What does this mean for the future of the PR industry? Is it our responsibility as practitioners and event coordinators to obsessively update the cyber world on the status of our event or campaign? In a way, yes. Without the social media component, I do not think that a music festival that started as a two-day event in which Pearl Jam performed for 25,000 people could have grown into a three-day festival drawing in over 75,000 people a day. Essentially, we have fueled Coachella’s unrivaled success, and “we” weren’t even there! Not to undermine the intensive work and planning done by the festival promoter, Goldenvoice, but as social media consumers with a vested interest in music and the arts, we are now able to direct Internet traffic to the growing trend of live-streaming. How do you see live-streaming affecting your social media use?

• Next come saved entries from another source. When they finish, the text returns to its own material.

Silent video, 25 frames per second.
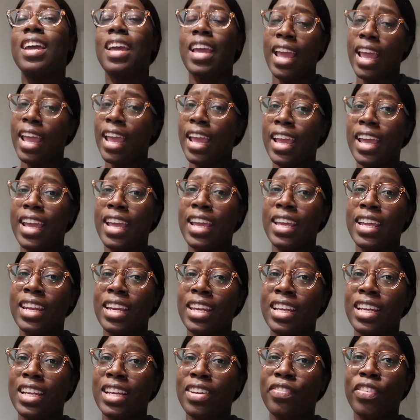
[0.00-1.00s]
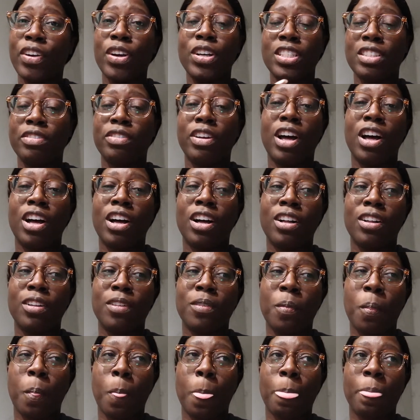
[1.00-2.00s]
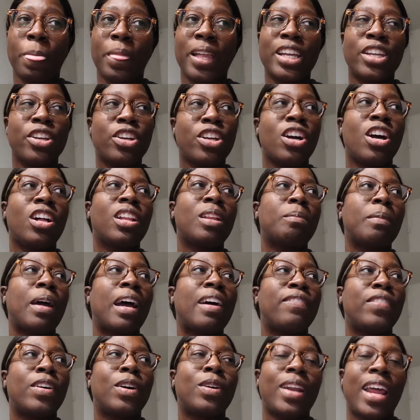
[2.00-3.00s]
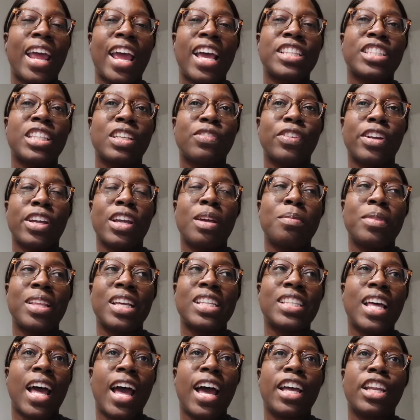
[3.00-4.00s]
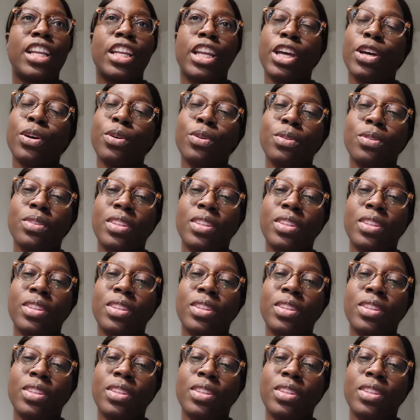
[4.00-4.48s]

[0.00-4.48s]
And first of all, like you're calling my phone asking for him. That's how I know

  1. It’s pretty cool that social media can connect you to all sorts of stuff like concerts and events across the country. TED Talks are another example of that. I heard that actually going a TED convention costs thousands of dollars. That’s just insane, especially when you can watch them online for free! Like you said though, there’s nothing like actually being there. Anyway, I follow a bunch of photography blogs, and one photographer is always at really cool concerts. I saw that he was basically on stage at Coachella taking pictures of the event. They’re pretty awesome, so you should check them out!! This is the link:

  2. I felt the same exact way about Coachella as you did. All of my friends from Southern California went and posted days in advance the clothes they planned on wearing and the people they could not wait to see. My favorite store from back home even had a separate catalog for Coachella outfits. So basically I was surrounded by all things Coachella even though deep down I knew it was nothing compared to the real thing. For Memorial Day weekend, I am going to the Northwest’s Coachella: Sasquatch. I must admit, I will most likely be tweeting and posting photos on Facebook as my weekend goes. For me, I hope to do PR in the entertainment industry so you bet that I will be on top of all social media documenting my experience at Sasquatch.

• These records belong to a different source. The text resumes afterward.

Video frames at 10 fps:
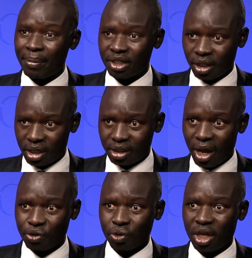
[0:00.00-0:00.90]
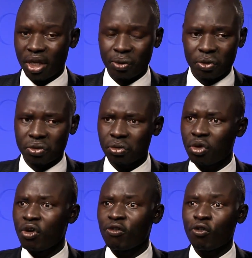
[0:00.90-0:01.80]
capita in South Sudan was
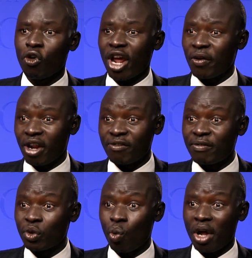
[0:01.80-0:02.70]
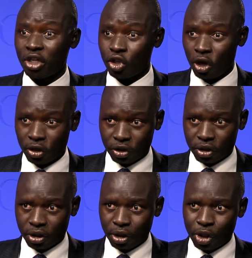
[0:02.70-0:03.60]

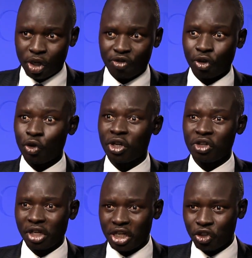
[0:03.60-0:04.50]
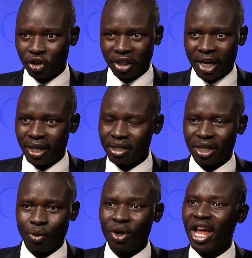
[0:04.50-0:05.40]
$451. If you look in the region, Kenya
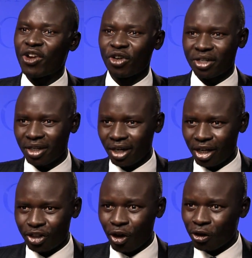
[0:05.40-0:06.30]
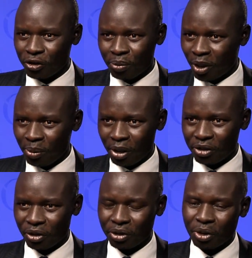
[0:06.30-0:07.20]
is like $100 per
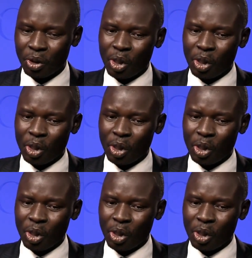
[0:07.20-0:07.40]
person.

    Another note, I also tuned into Kanye’s show on YouTube and all I could think was, when is YouTube going to charge people to see shows streaming live? You are right when you say you felt like you cheated the system, I felt the same exact way. People pay big money to see Kanye and although we did not see him in person, we did see him in clear view in the comfort of our homes. Do you think YouTube should start charging for events like these?